_Your task_. Set down, word for word, every line of the material below from the one containing "[19:09.99-19:10.89]" through the one containing "What the speaker", but none of its pictures.

_The input_.
━━━━━━━━━━━━━━━━

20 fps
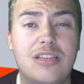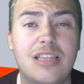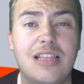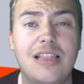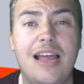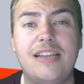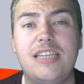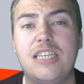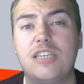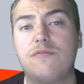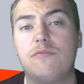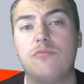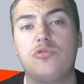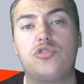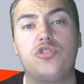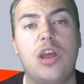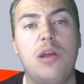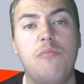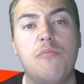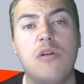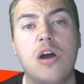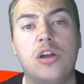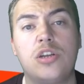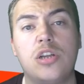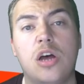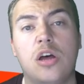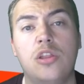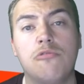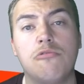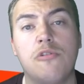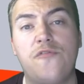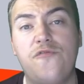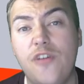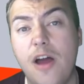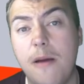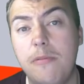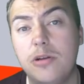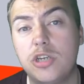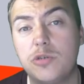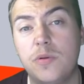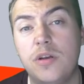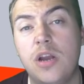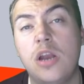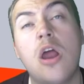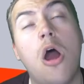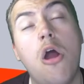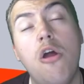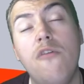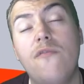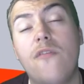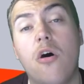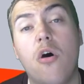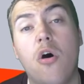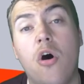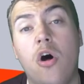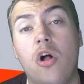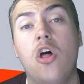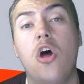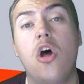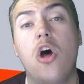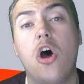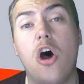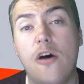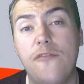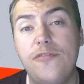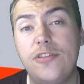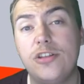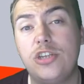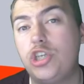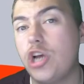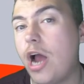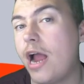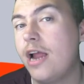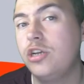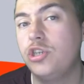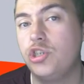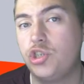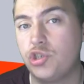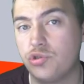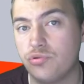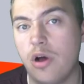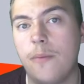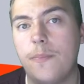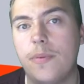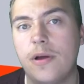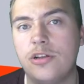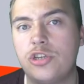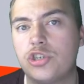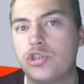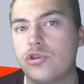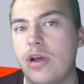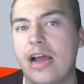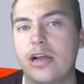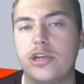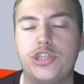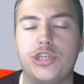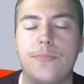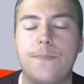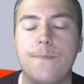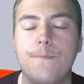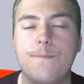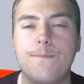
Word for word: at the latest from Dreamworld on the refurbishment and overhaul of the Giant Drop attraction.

━━━━━━━━━━━━━━━━

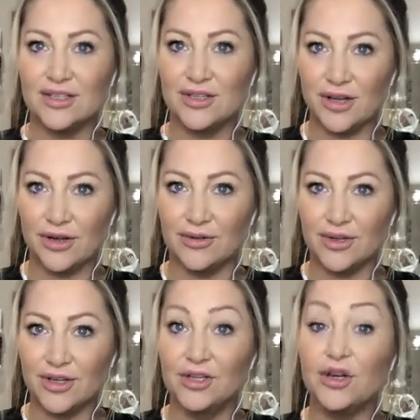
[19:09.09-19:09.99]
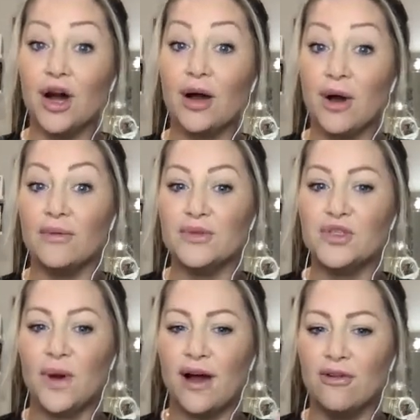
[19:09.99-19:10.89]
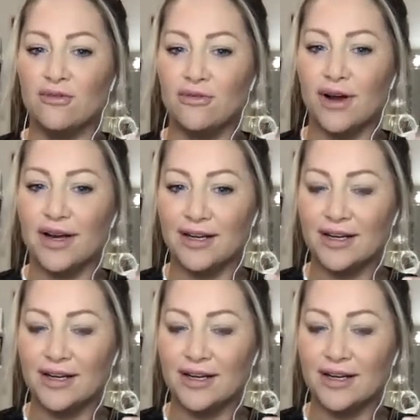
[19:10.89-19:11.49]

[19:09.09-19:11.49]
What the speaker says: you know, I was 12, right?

━━━━━━━━━━━━━━━━

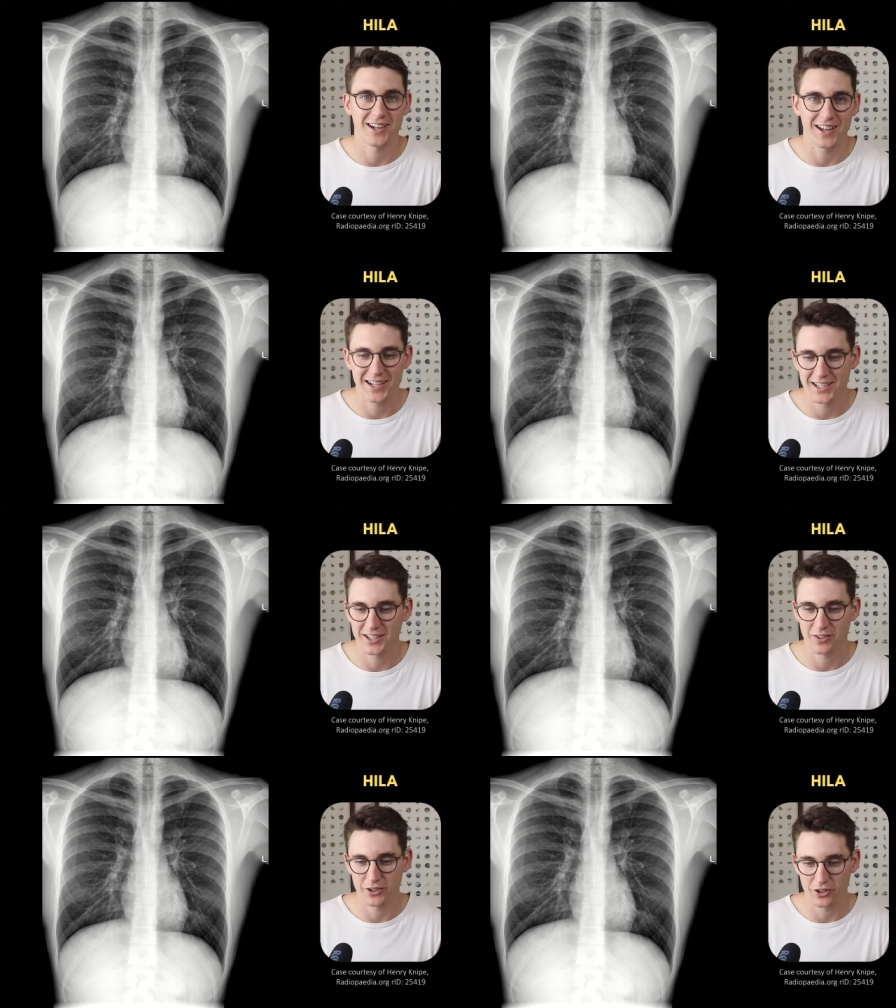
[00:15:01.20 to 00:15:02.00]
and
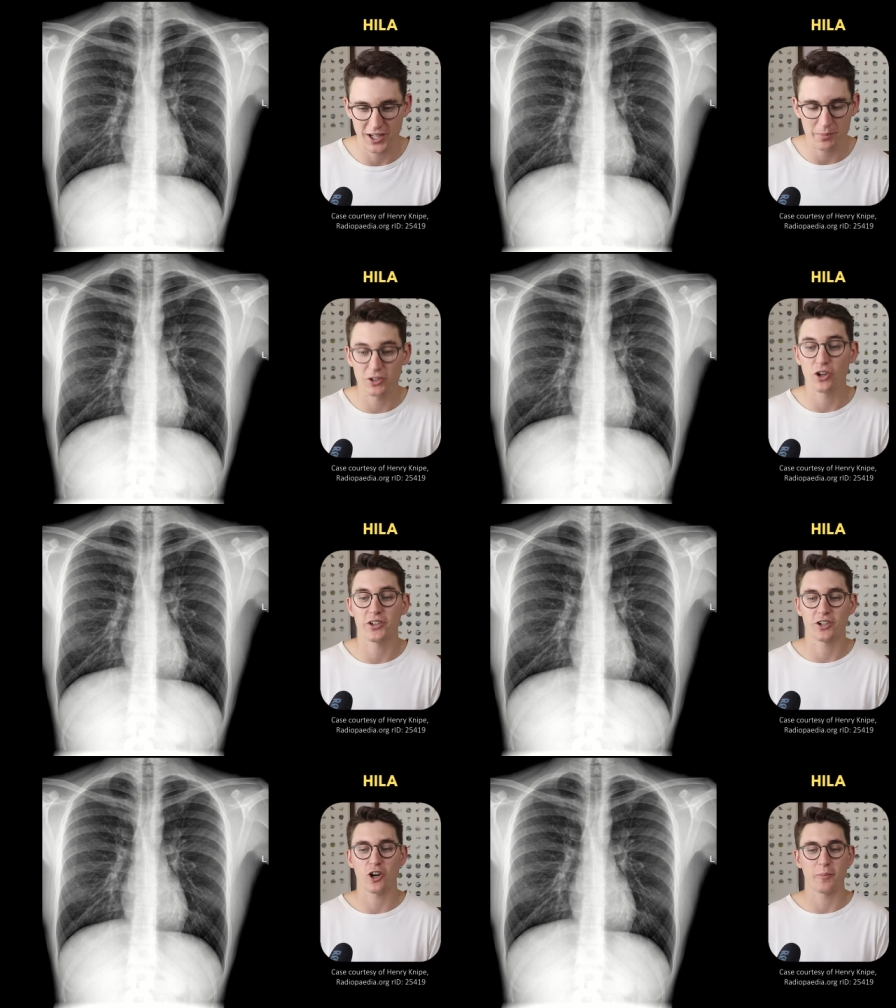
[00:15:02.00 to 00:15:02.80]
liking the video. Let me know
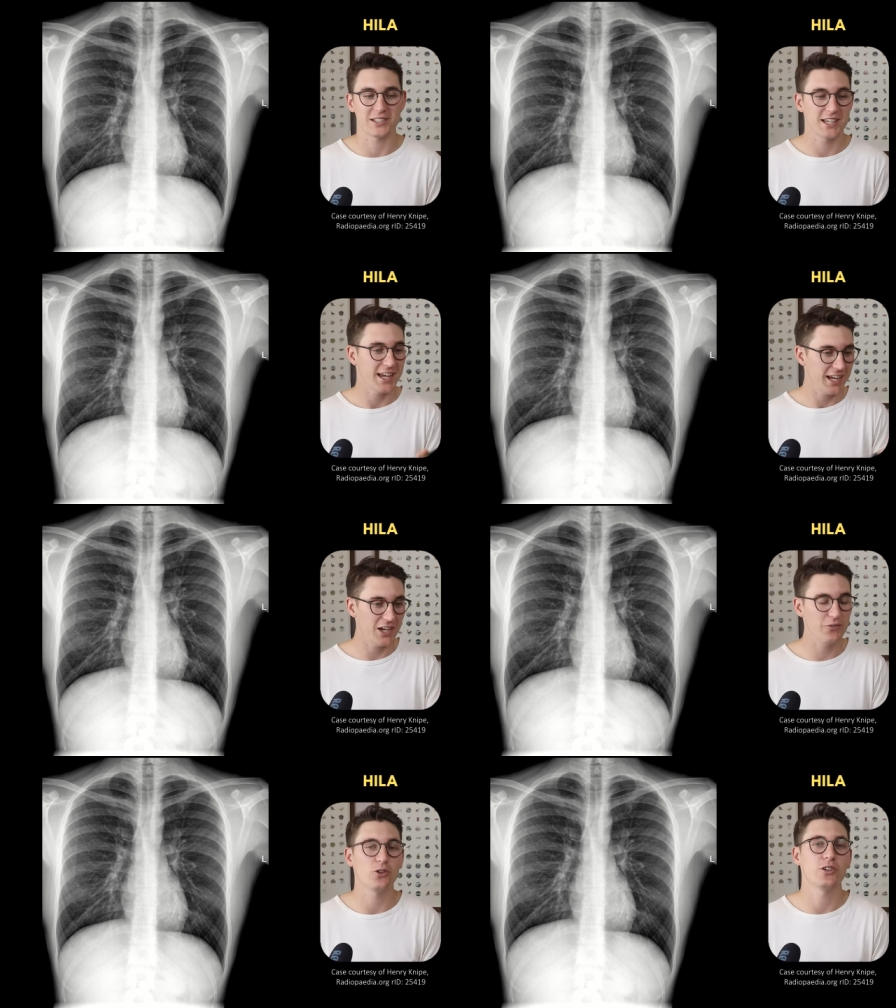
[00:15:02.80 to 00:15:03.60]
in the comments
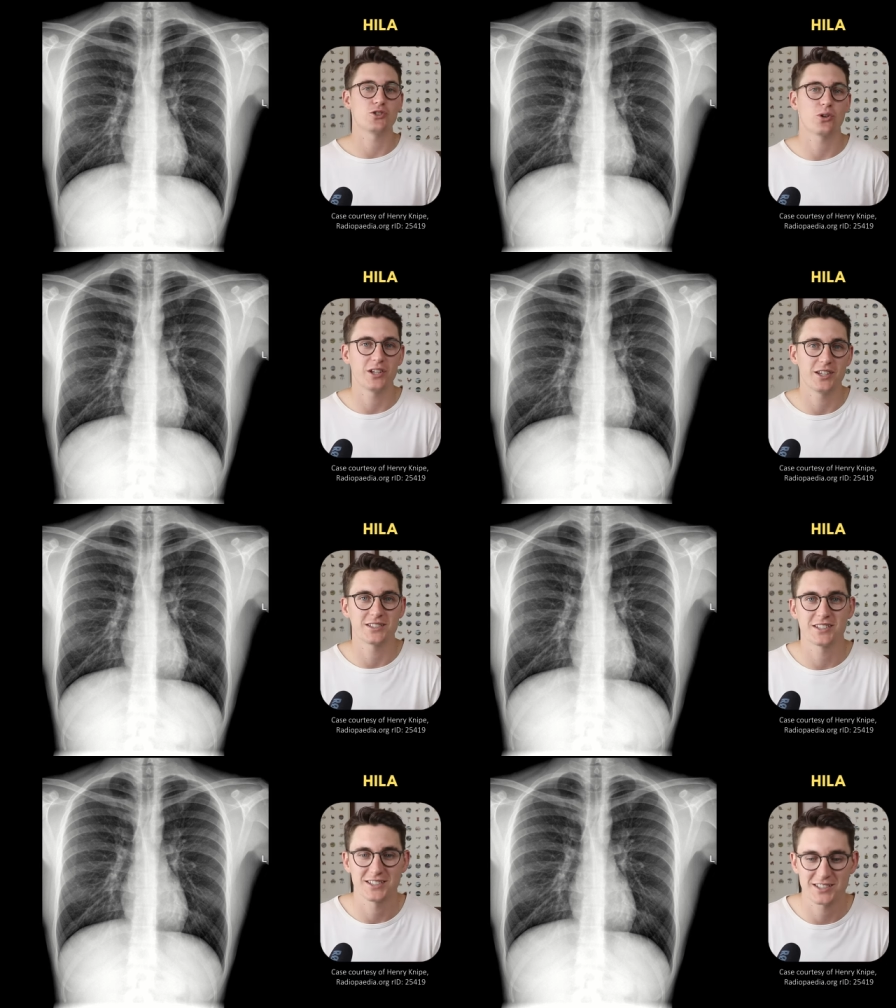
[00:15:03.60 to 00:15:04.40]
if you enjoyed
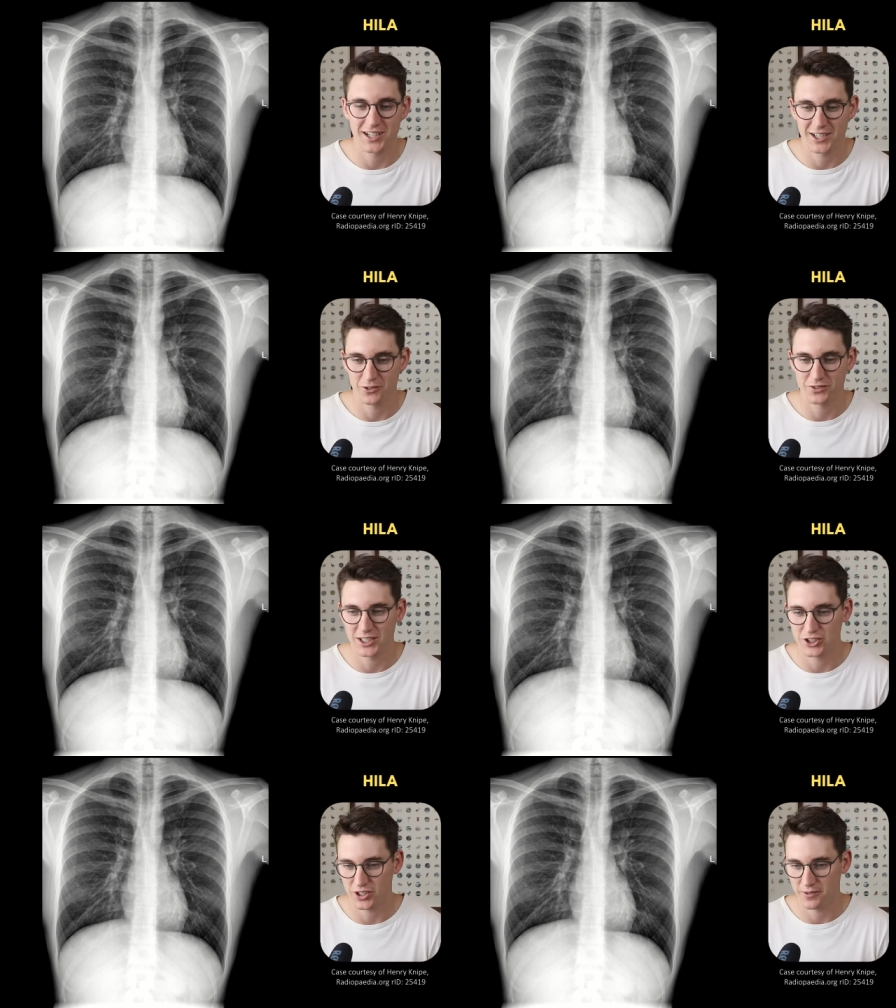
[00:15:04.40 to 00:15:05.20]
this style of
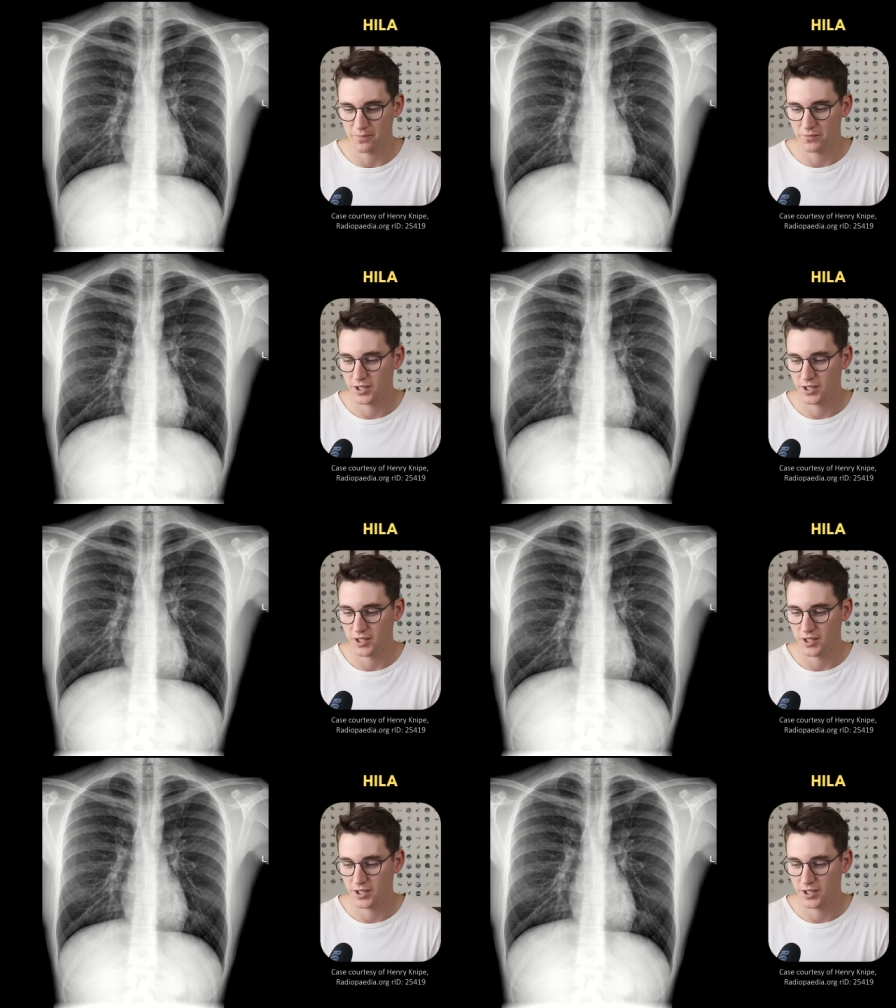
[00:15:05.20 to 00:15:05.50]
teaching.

━━━━━━━━━━━━━━━━

_Response_.
[19:09.99-19:10.89]
[19:10.89-19:11.49]

[19:09.09-19:11.49]
What the speaker says: you know, I was 12, right?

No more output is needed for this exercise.